Networking events provide an effective way to meet and connect with potential clients. What you need to do when you attend these networking events, though, is quickly determine if the person you are talking to is a “sweet spot” client.
Is this person part of your small business target market?
Is he or she a decision-maker or influencer?
Does this business have the potential to become a regular, long-term client?
To get these answers you need to work the room at a networking event efficiently and productively.
“Working” A Networking Event
At networking events, you want to talk to people that own or manage a small business. These are the people who have the potential to become your sweet spot clients. At the very least, the people you talk to at these networking events should work in, or for, a small business
You DON’T want to waste time at networking events talking to people who work for:
Fortune 1000 companies
Organizations with large in-house IT departments
Government or non-profits
When you connect with a person who fits the small business criteria, ask some subtle questions to determine if he or she meets the sweet – spot profile. Questions to ask people at networking events include:
What kind of systems do you have?
Do folks use a lot of computers at your office?
Do you have a network?
What kind of network do you have?
How many people are on the network?
The answers to these questions will help you lead the discussion and give you a lot of great insight as to where to go next.
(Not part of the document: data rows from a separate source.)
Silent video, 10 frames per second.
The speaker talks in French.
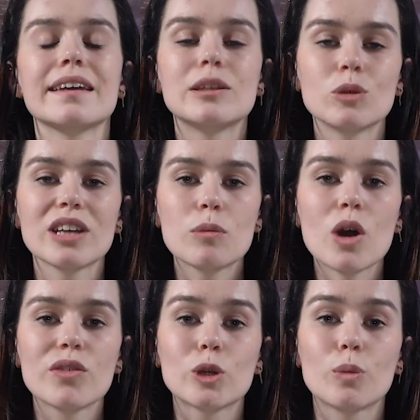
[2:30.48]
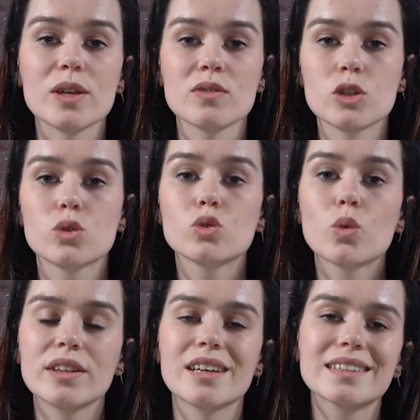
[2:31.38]
et notamment avec le personnage de
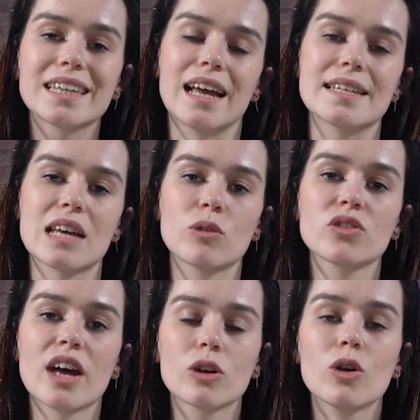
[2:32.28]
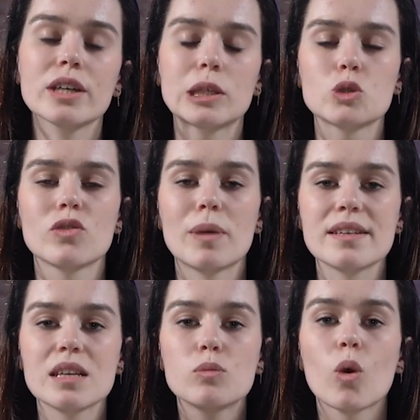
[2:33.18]
Toinette qui est la servante d'Argan et qui se fait
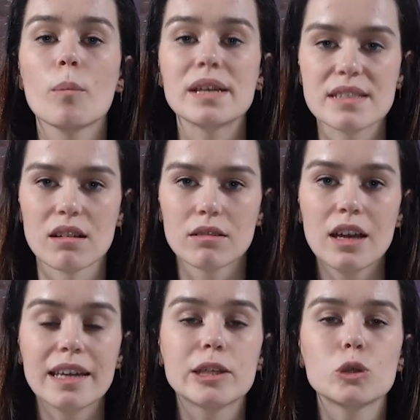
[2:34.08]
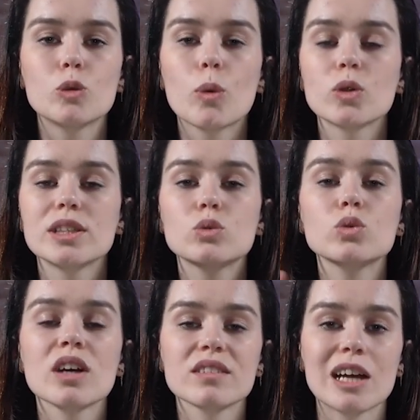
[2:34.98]
passer pour médecin et qui lui prodigue
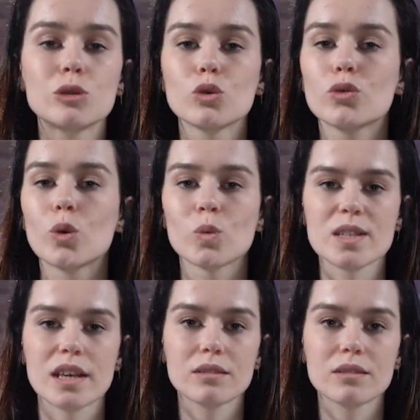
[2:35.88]
tout un tas de faux conseils.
The next step is to determine if you are talking with the appropriate person in the organization. A good question to ask for this purpose is, What kind of systems do you use?” If they can answer the question then you can be fairly certain they are a decision-maker or are close enough to the decision-maker to be an influencer. Asking these types of questions at networking events helps you determine if you should push further or walk away.
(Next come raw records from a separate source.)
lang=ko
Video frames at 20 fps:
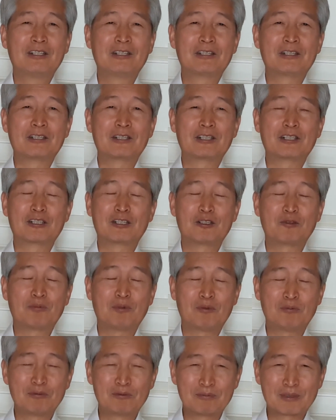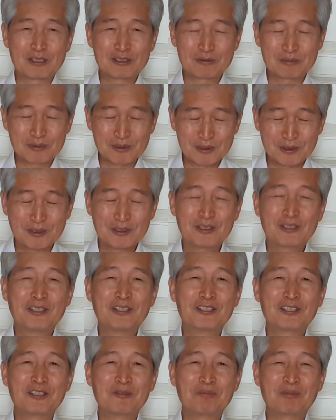어, 본문 말씀은
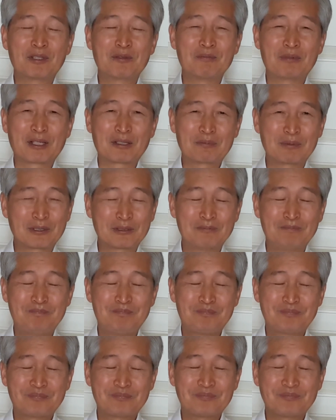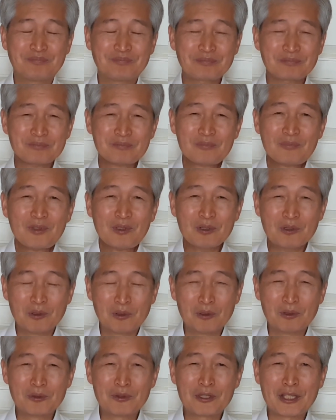시편
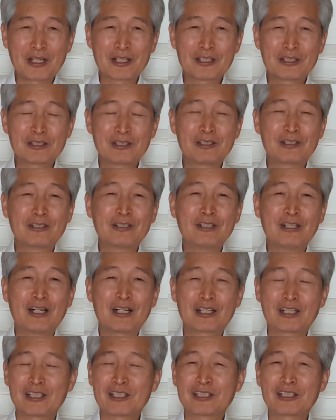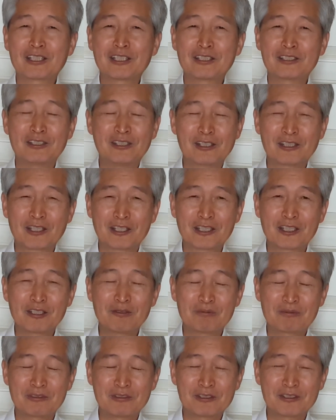1편온 땅이여 하나님께 즐거이
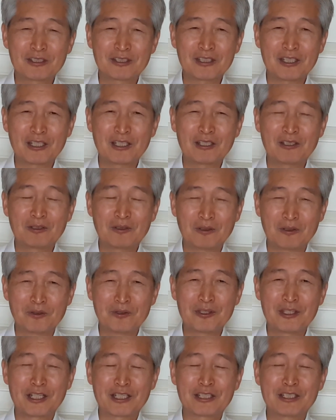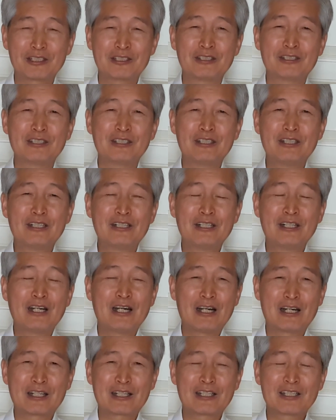부를지어다 온 땅이여
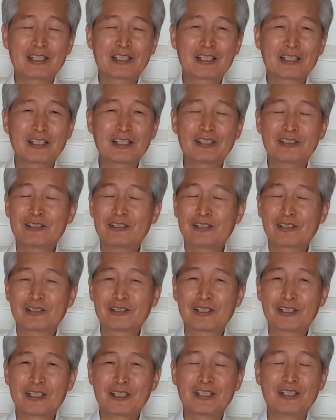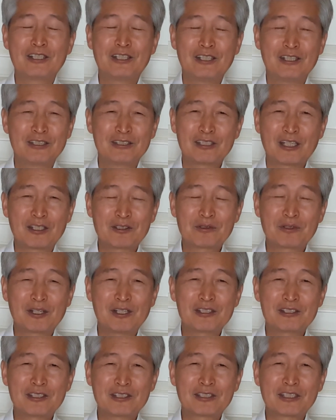하나님께 즐거이
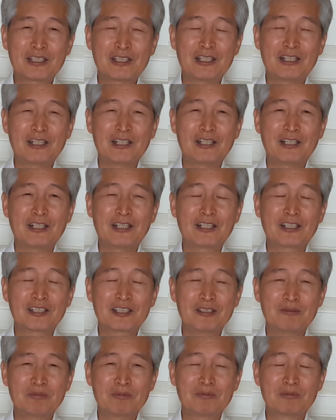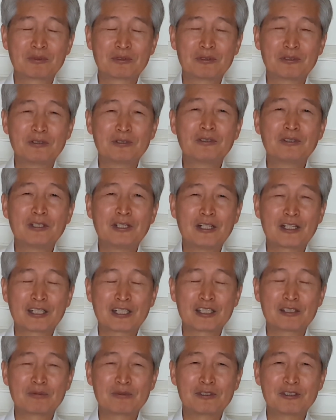찬송할지어다 기쁨으로
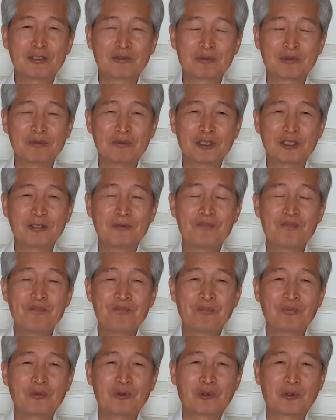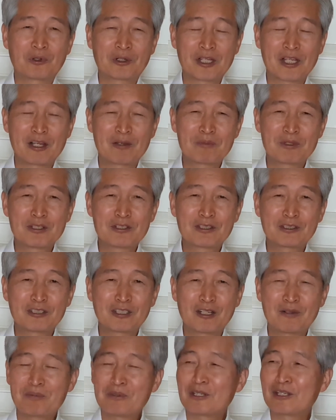하나님을 섬기며 노래하면서 그
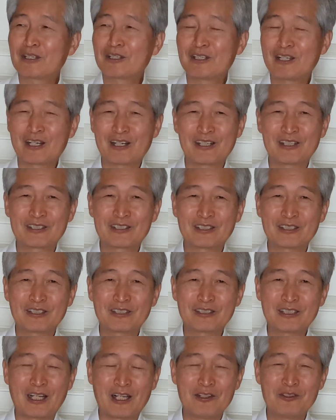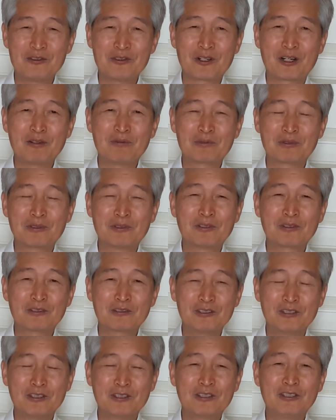앞에 나갈지어다 찬송함으로
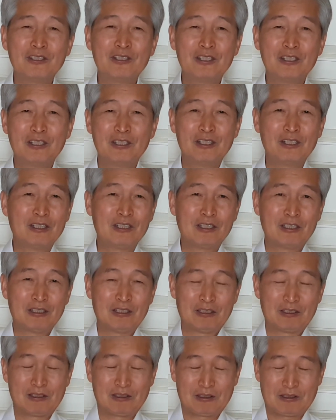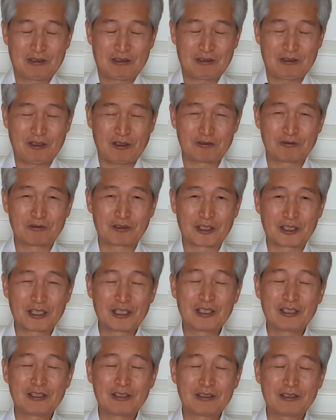그
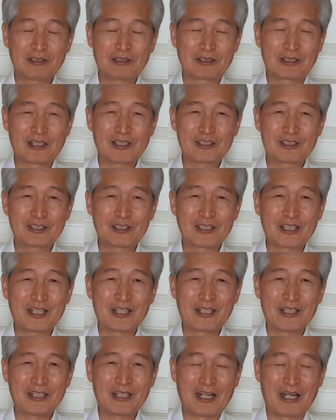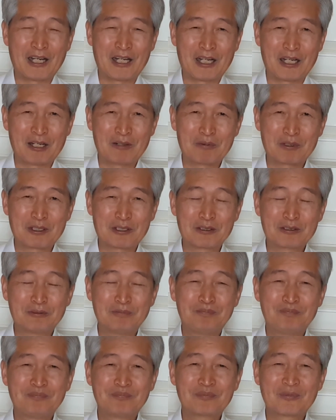천국에 들어갈지어다 아멘이죠
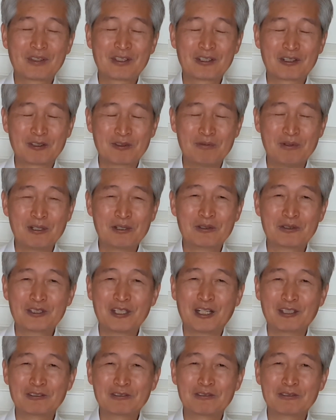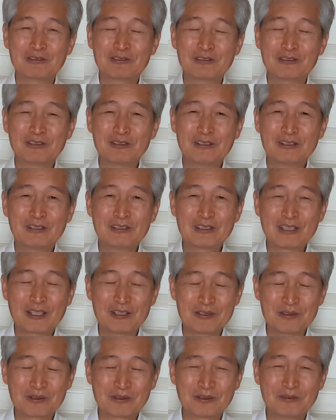정말로 잔군,
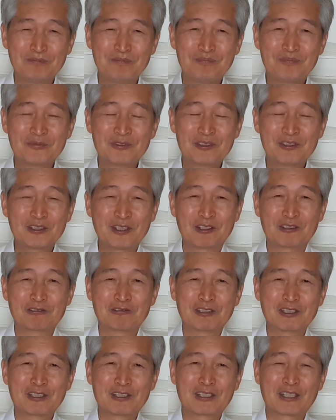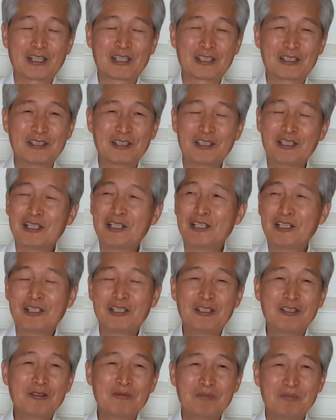찬송은 찬국에 들어가는
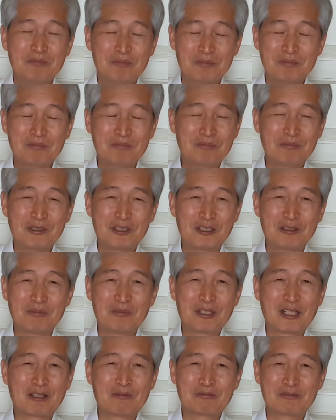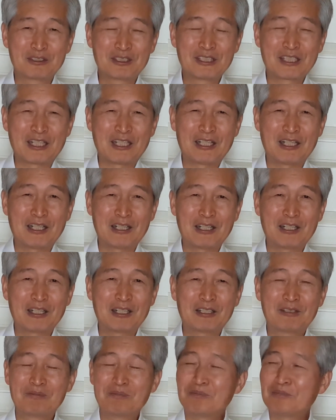비밀의
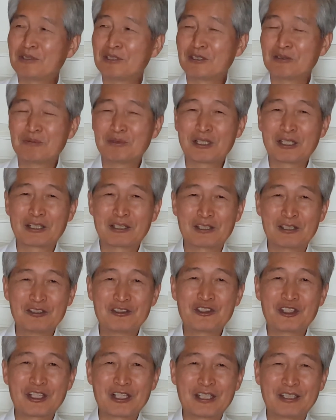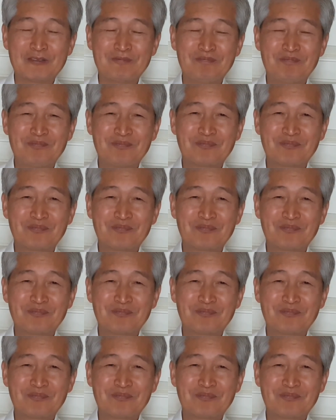문이다. 비밀의 열쇠다.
The Bottom Line on Networking Events
Networking events offer a short window to connect with as many potential clients as possible. You want to use your time at these networking events wisely. By asking direct and specific questions you can quickly determine the sweet – spot potential of the people attending the networking event. If there is potential, then follow-up questions to determine if the person you are talking to is a decision-maker or influencer are in order. If not, then you can be confident in your decision to say goodbye and move on.